O limbo entre cultura e pragmatismo financeiro
As dificuldades da Livraria Barata — que se manteve sempre na família — não são de agora e foram-se acentuando com as mudanças no mercado livreiro, a proliferação das grandes cadeias, do comércio online, que ameaçam as casas mais pequenas.

Com o decreto do Estado de Emergência em meados de Março, para conter a propagação da covid-19, a Barata encostou as portas aos clientes mas não as fechou: começou a vender ao postigo jornais, revistas e um outro livro ou material que o cliente pedia.
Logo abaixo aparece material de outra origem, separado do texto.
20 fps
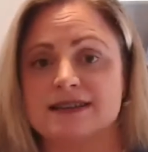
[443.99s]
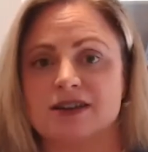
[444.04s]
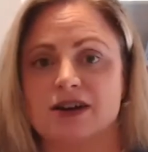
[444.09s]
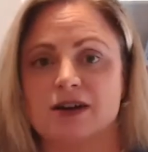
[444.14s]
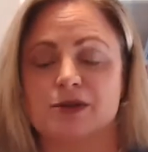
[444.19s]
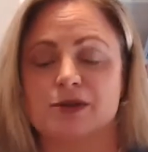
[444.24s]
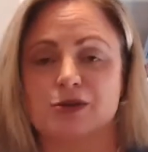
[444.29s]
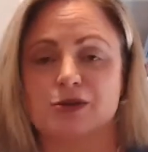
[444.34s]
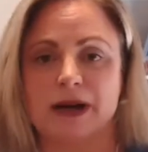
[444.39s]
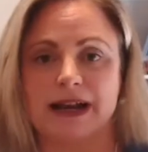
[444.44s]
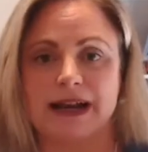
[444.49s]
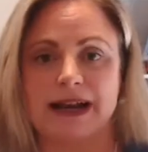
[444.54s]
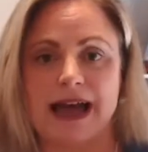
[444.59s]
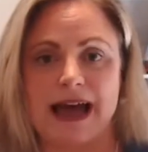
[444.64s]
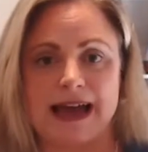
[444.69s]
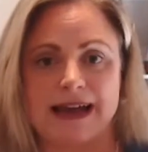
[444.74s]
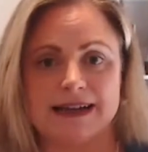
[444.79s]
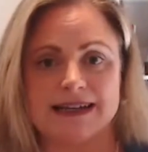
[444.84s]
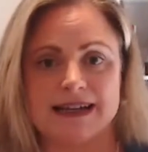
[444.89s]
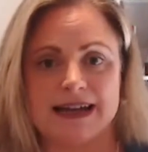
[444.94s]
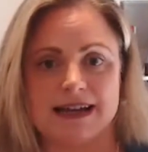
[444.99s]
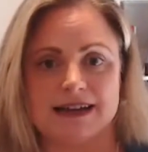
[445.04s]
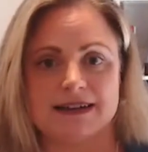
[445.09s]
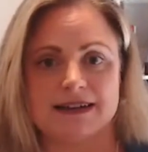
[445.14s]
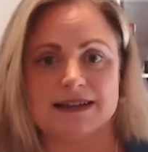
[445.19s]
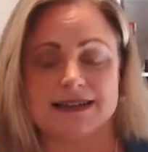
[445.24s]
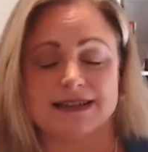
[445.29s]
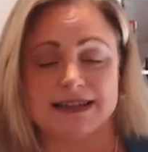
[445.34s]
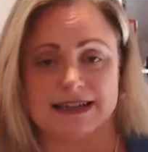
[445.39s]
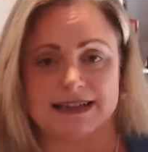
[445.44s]
so between 18
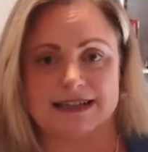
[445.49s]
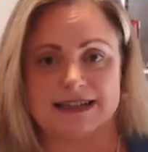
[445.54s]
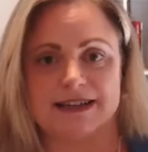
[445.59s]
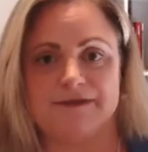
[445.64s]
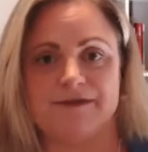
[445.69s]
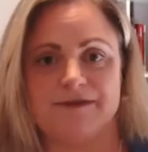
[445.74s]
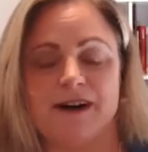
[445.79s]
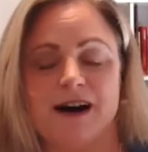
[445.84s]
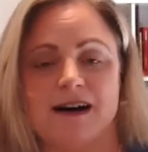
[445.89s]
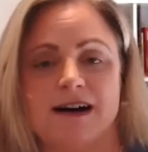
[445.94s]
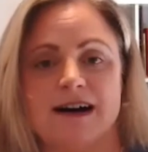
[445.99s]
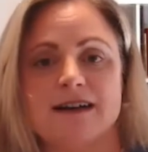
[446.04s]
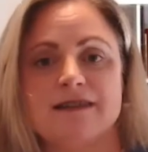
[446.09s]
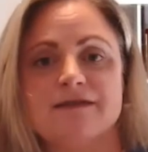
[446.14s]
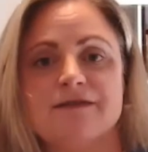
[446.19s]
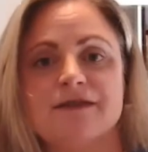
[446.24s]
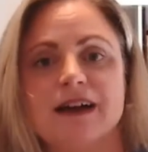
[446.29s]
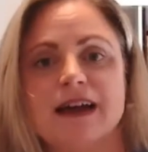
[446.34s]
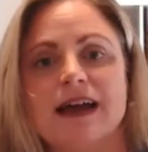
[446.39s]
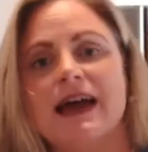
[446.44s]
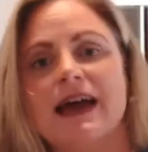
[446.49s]
to 65,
Com a Cooptáxis, montou um sistema de entregas ao domicílio, foram comunicando com os clientes via telefone, email, redes sociais. No entanto, não foi o suficiente para fazer face às despesas. “A nossa actividade, uma livraria com estas características, já é sinónimo de sustentabilidade difícil. Com a covid, ficamos a olhar para nada”, diz José Rodrigues, que com a mulher, Elsa Barata, está à frente da livraria há mais de 30 anos. ​“Foi começarmos a fazer contas e a perceber que não íamos ter condições de fazer face às responsabilidade que tínhamos.”
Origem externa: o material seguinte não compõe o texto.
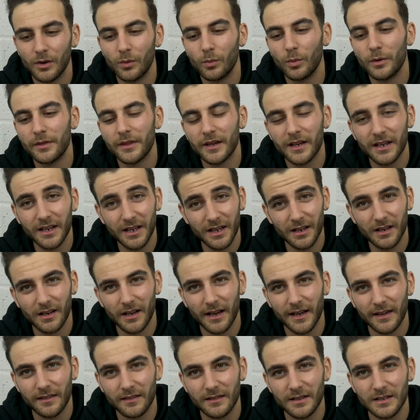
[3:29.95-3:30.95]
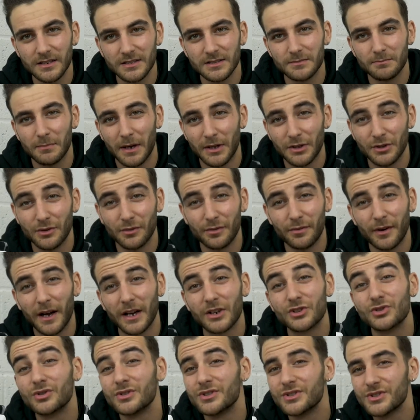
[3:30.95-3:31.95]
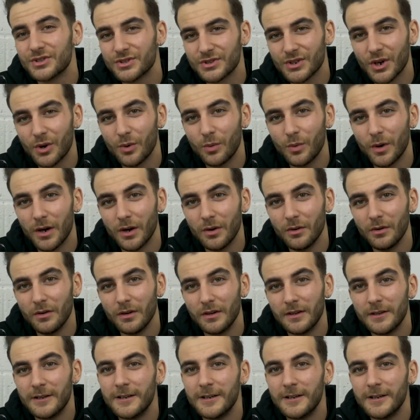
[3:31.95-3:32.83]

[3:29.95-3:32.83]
With a kit like this manufactured so well,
A quebra de fornecimento de publicações periódicas obrigou-os a criar soluções internas para que os clientes não ficassem sem os seus jornais e revistas. Houve fornecedores que não facilitaram. As necessidades mais prementes passam, assim, por garantir o restabelecimento de stock. “Para nós nos reerguermos precisamos de liquidez imediata”, diz.

Face à quebra de receita, a Barata fez um pedido de layoff parcial, que está ainda por aprovar, diz José. Quanto aos apoios lançados pelo Governo para livrarias independentes, abstém-se de comentar. Mas deixa um recado: “Nós, enquanto Barata, com o problema muito acentuado pelas condições que todos estamos a viver, devíamos, nos poderes decisórios, ter acesso a com quem conversar”.

Vêem-se num limbo entre a actividade cultural que têm — que se queixam de não receber atenção — e o “pragmatismo financeiro” que os coloca como “peças de risco”. “Portanto, ficamos em terra de ninguém”, define José Rodrigues.

A pandemia assume-se agora como um “desafio” para que a Barata se renove. Para concretizar essa renovação, da qual o futuro da livraria depende, há um plano que está a ser montado pelos gerentes que visa a requalificação do espaço histórico, o lançamento de um plano cultural para 18 meses que recupere essas actividades que o espaço sempre teve.


O futuro passará também pelo lançamento de uma plataforma de e-commerce e de iniciativas que se voltem para um público mais jovem, que é, no fundo, o garante da continuidade da livraria.

Para tal, nas próximas semanas, será lançada uma campanha de crowdfunding para tentar manter o negócio a funcionar e ganhar tempo para implementar este plano de renovação. Quando for apresentada a campanha, serão também apresentados um conjunto de acções a que a angariação dará suporte e as contrapartidas que serão dadas aos doadores. “Essas contrapartidas ainda estão a ser desenvolvidas mas queremos que sejam vistas pelos doadores como um investimento e deverão ser vertidas em produtos culturais e informativos a favor dos apoiantes”.

Para breve estará também uma reunião com a Câmara de Lisboa. A Livraria Barata está distinguida pelo município no Lojas com História, o programa municipal que visa a protecção dos estabelecimentos históricos. “É possível construir um projecto em renovação para o futuro, mas é preciso que a Barata não esteja tão solitária”, apela o gerente. Do sucesso deste programa dependerá o futuro da livraria. “Se este projecto não tiver sucesso não nos parece possível [continuar].”